**** Provided entries

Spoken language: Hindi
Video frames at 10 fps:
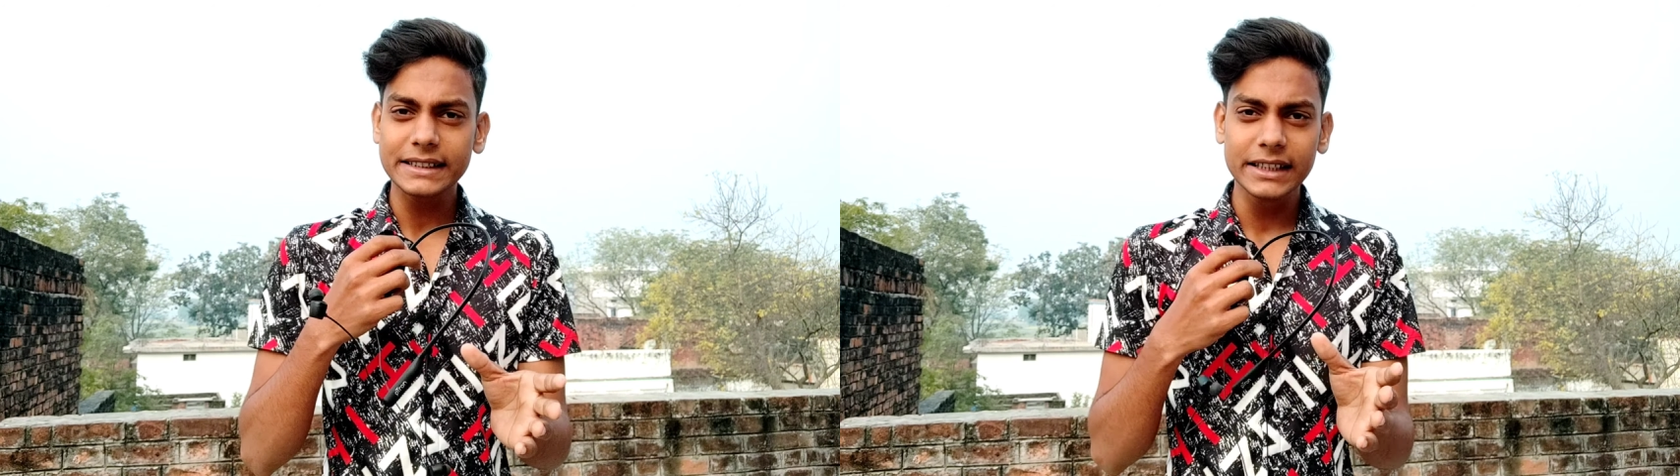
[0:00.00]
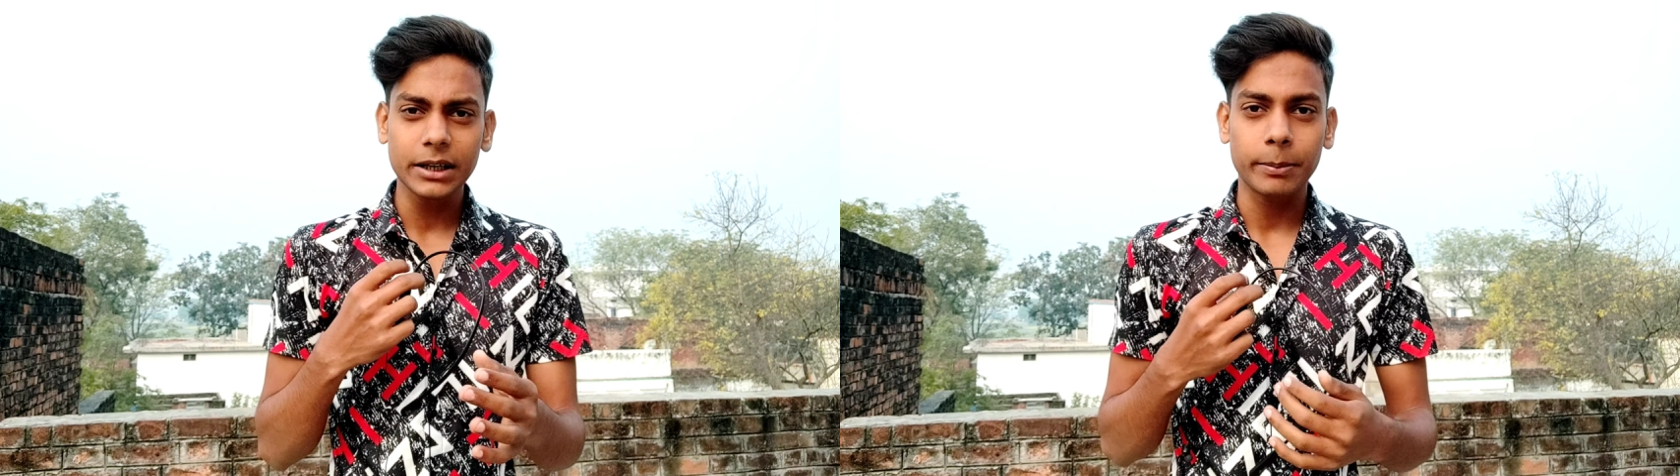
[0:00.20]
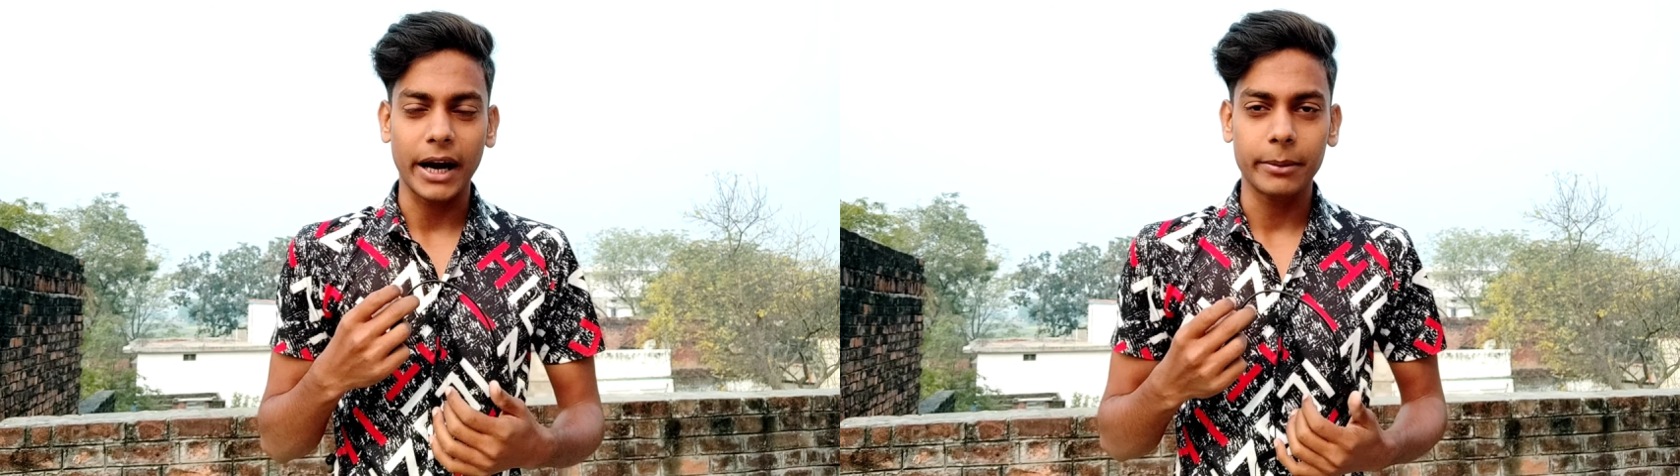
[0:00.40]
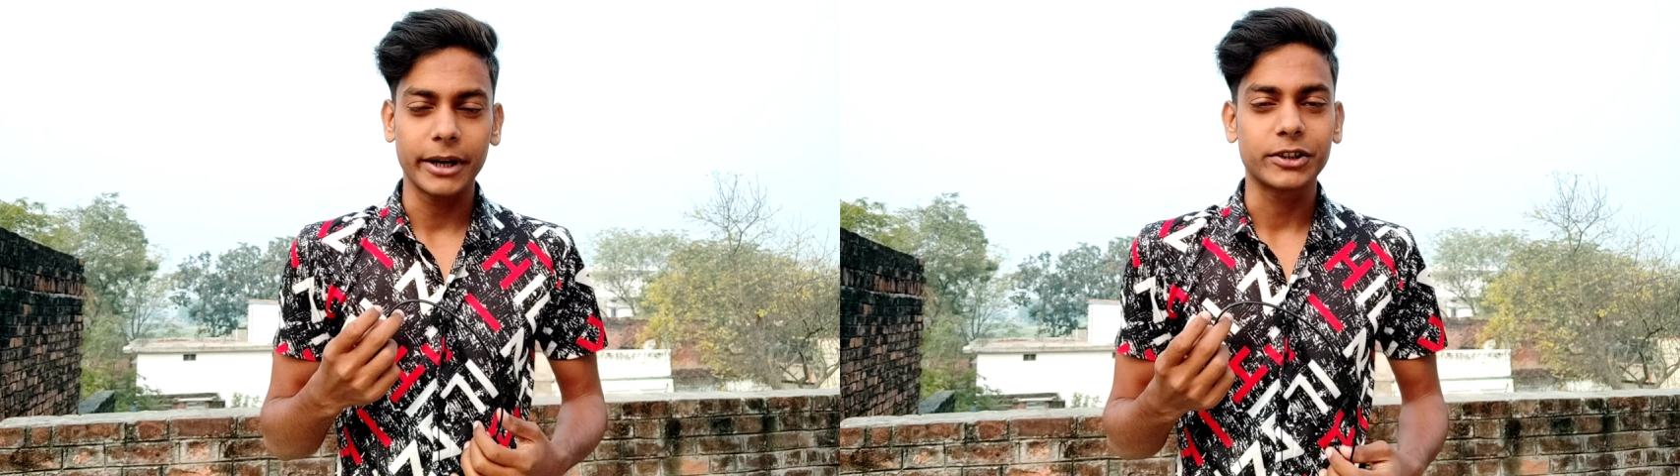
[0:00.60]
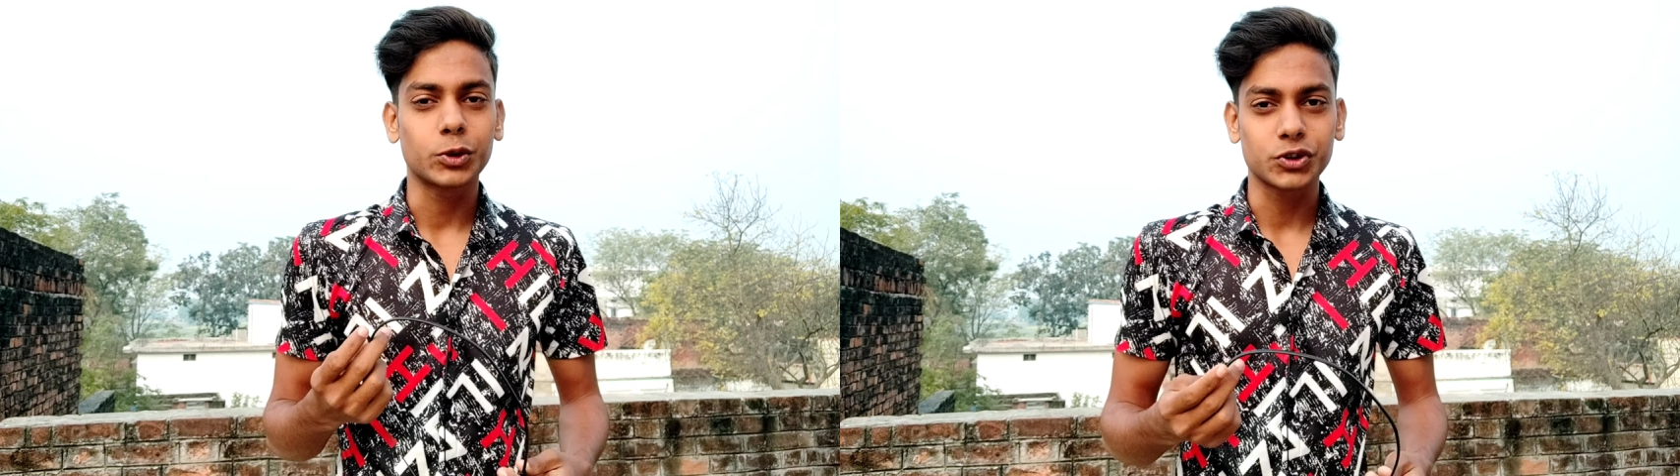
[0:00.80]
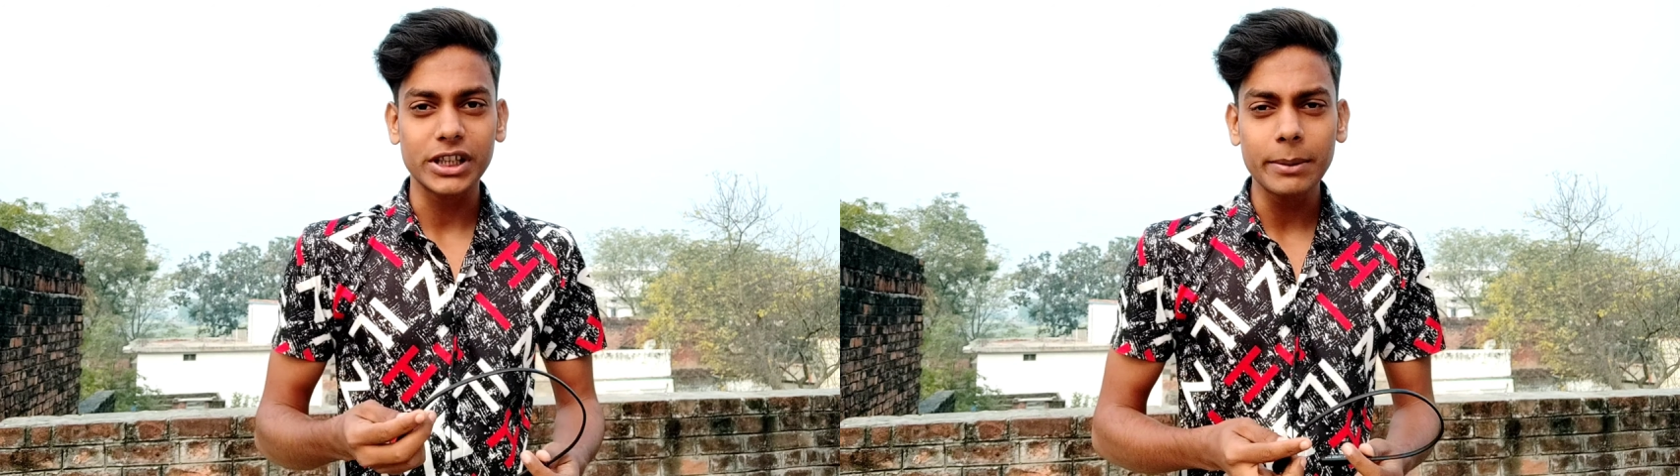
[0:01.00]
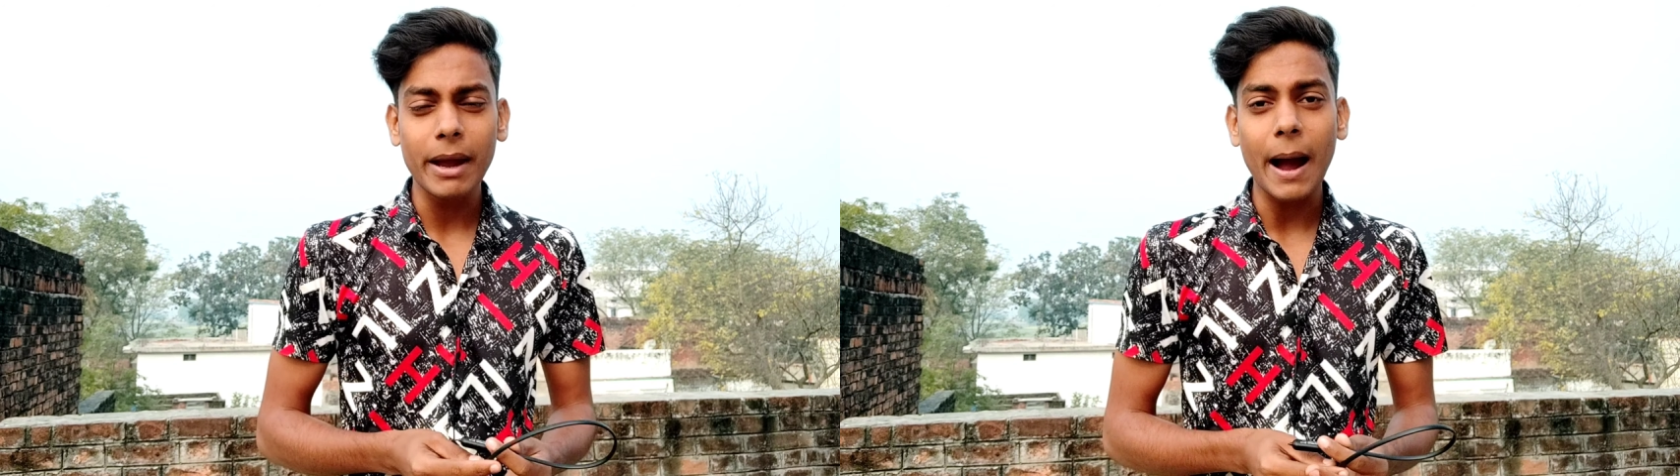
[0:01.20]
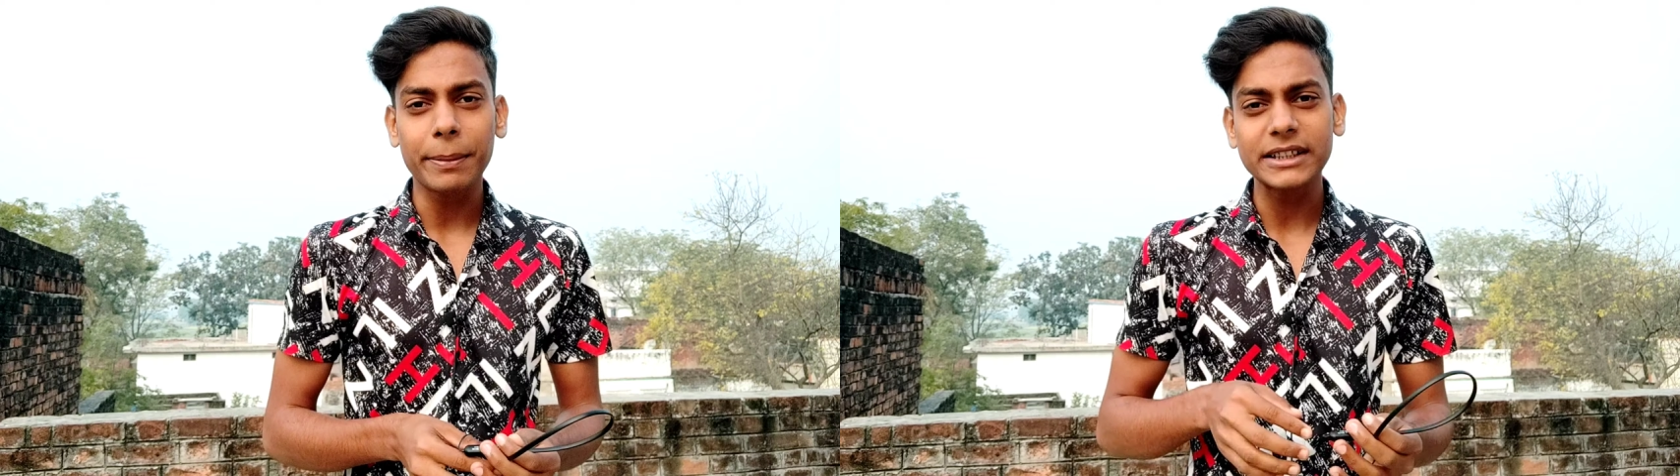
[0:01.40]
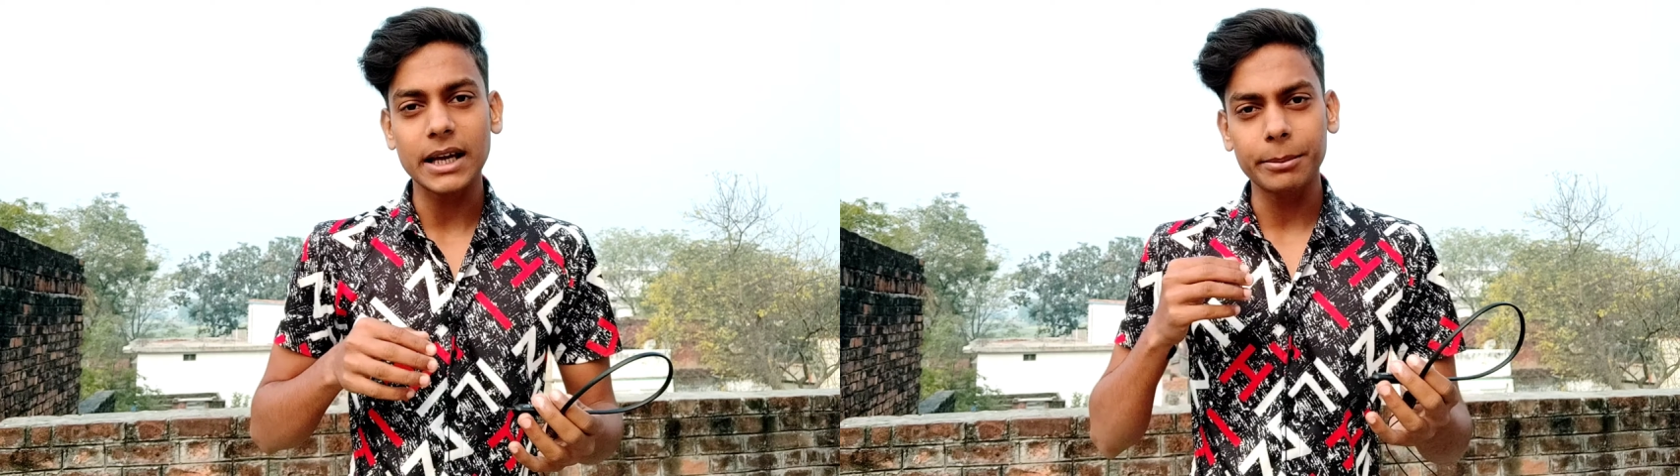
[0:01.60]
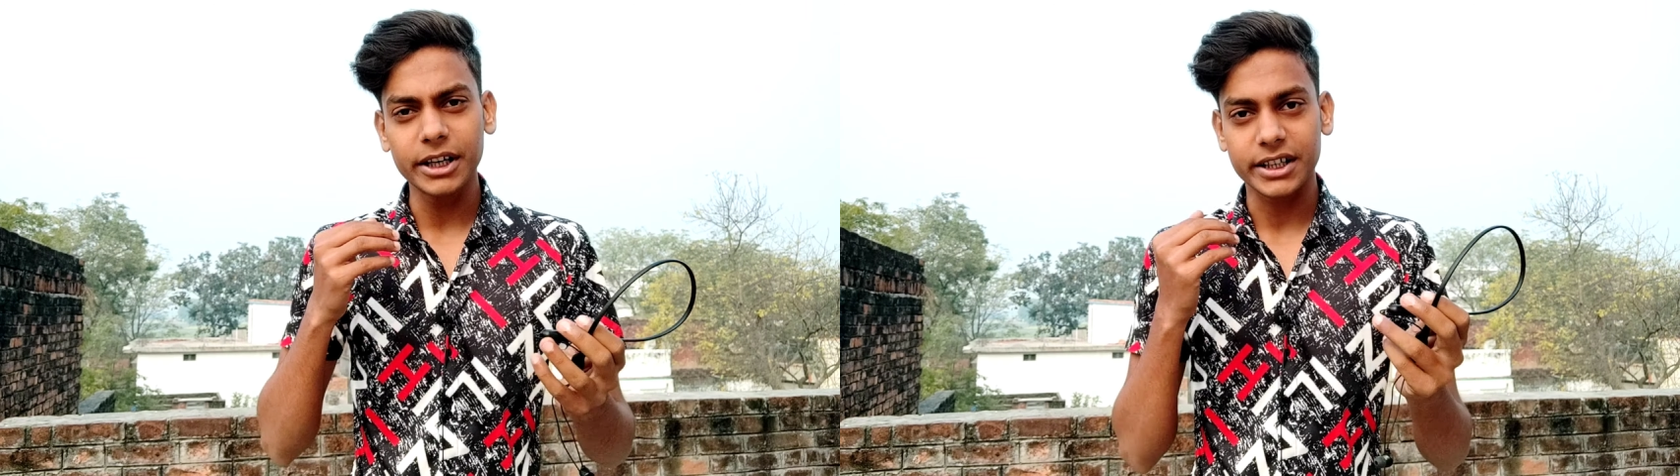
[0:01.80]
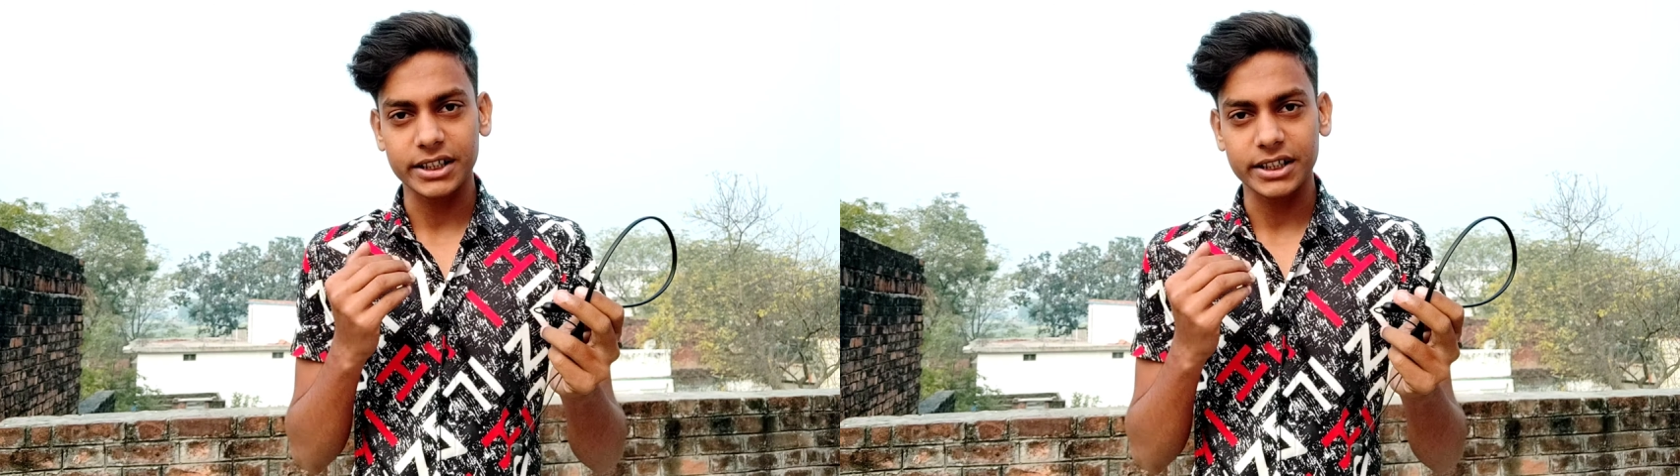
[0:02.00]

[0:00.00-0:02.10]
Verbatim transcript: स्निक बैंड में तो चलिए मैं आपके सामने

********

### Work item
Reproduce the records exactly, images excluded.

### Completed task
Spoken language: Hindi
Video frames at 10 fps:
[0:00.00]
[0:00.20]
[0:00.40]
[0:00.60]
[0:00.80]
[0:01.00]
[0:01.20]
[0:01.40]
[0:01.60]
[0:01.80]
[0:02.00]

[0:00.00-0:02.10]
Verbatim transcript: स्निक बैंड में तो चलिए मैं आपके सामने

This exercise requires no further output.